--- Input Enclosed Below ---
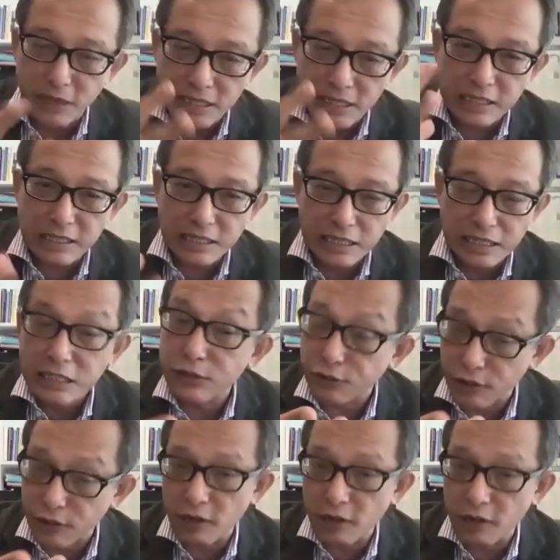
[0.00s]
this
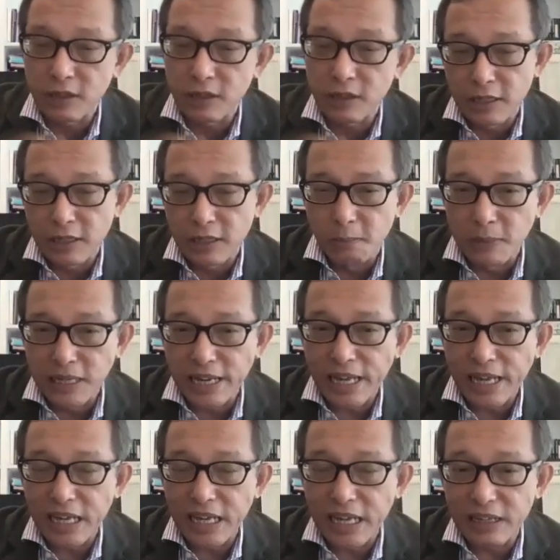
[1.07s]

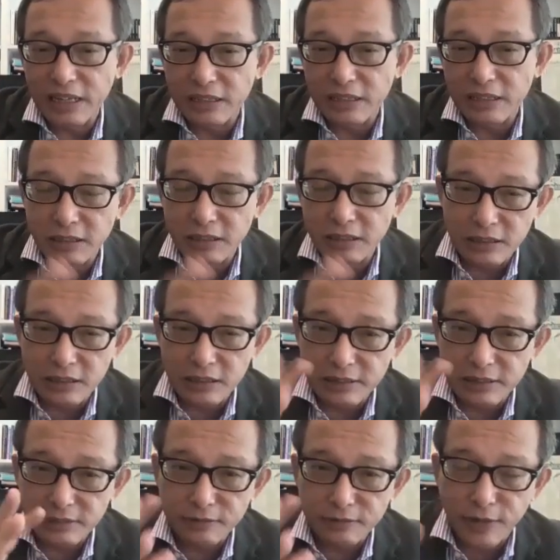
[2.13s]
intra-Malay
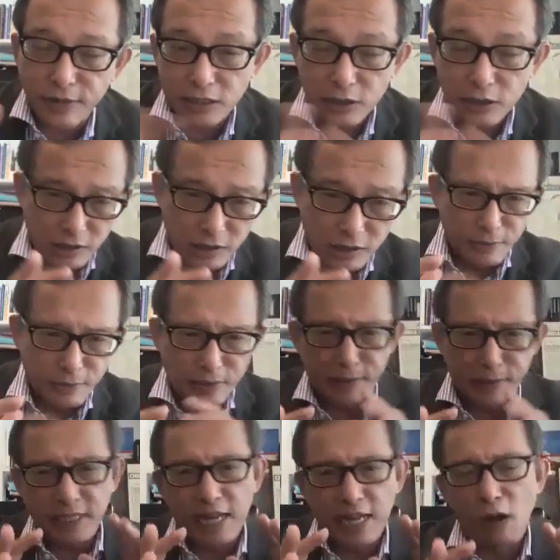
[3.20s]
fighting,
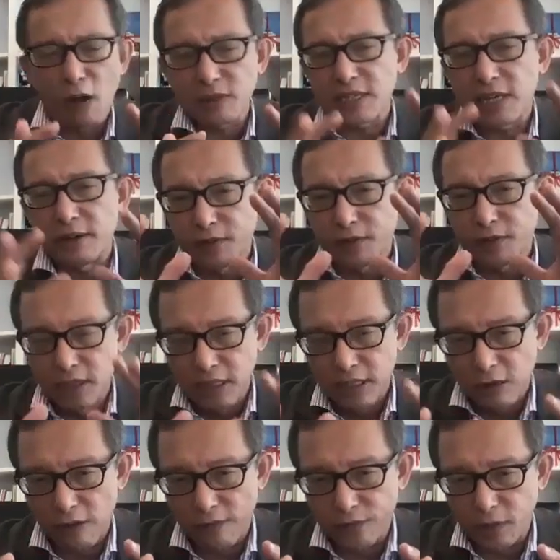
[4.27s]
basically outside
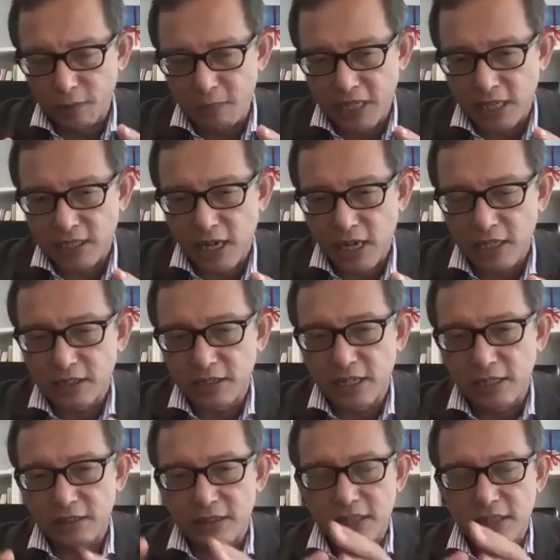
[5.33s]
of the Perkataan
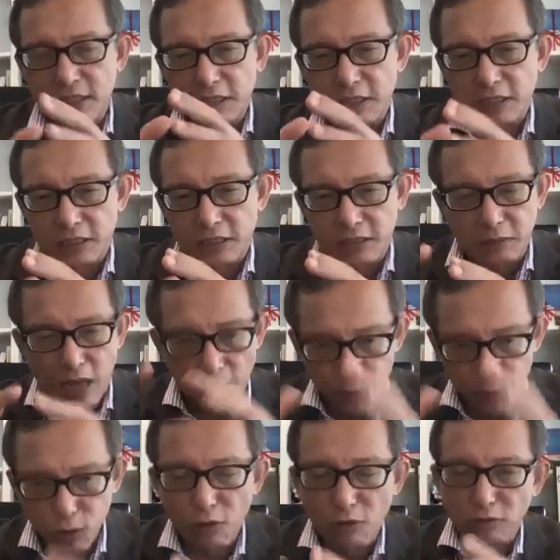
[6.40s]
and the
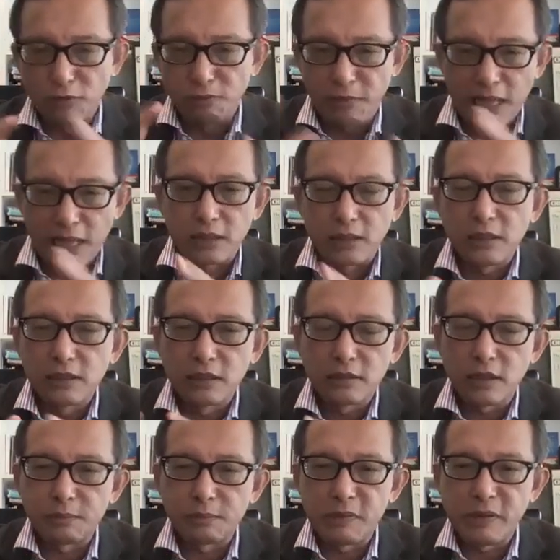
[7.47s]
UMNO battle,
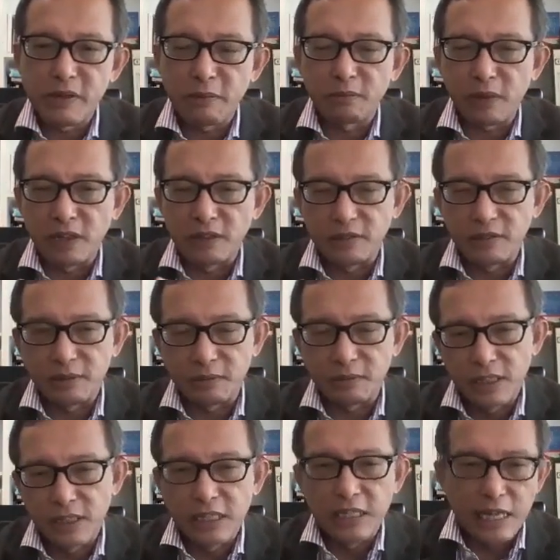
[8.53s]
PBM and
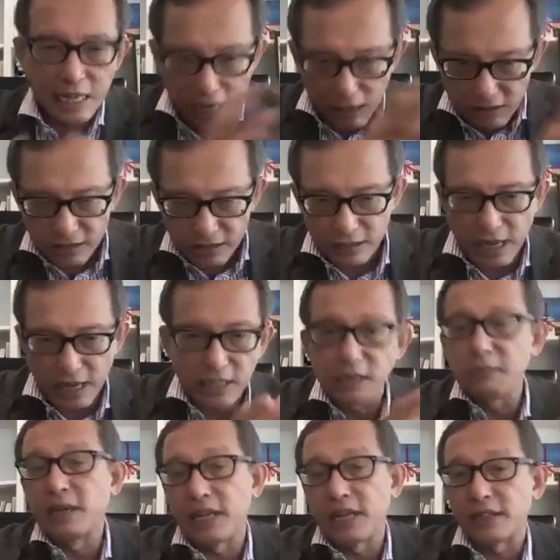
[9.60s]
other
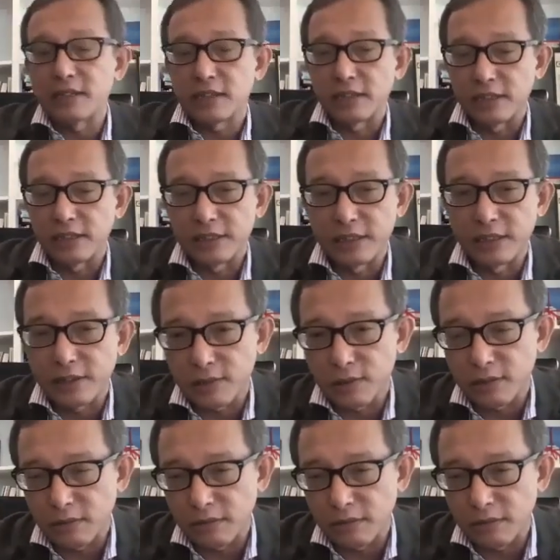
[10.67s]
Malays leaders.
--- End of Enclosed Input ---
**Action item:**
The records above need to be restated word for word, with the pictures left out.

**Result:**
[0.00s]
this
[1.07s]

[2.13s]
intra-Malay
[3.20s]
fighting,
[4.27s]
basically outside
[5.33s]
of the Perkataan
[6.40s]
and the
[7.47s]
UMNO battle,
[8.53s]
PBM and
[9.60s]
other
[10.67s]
Malays leaders.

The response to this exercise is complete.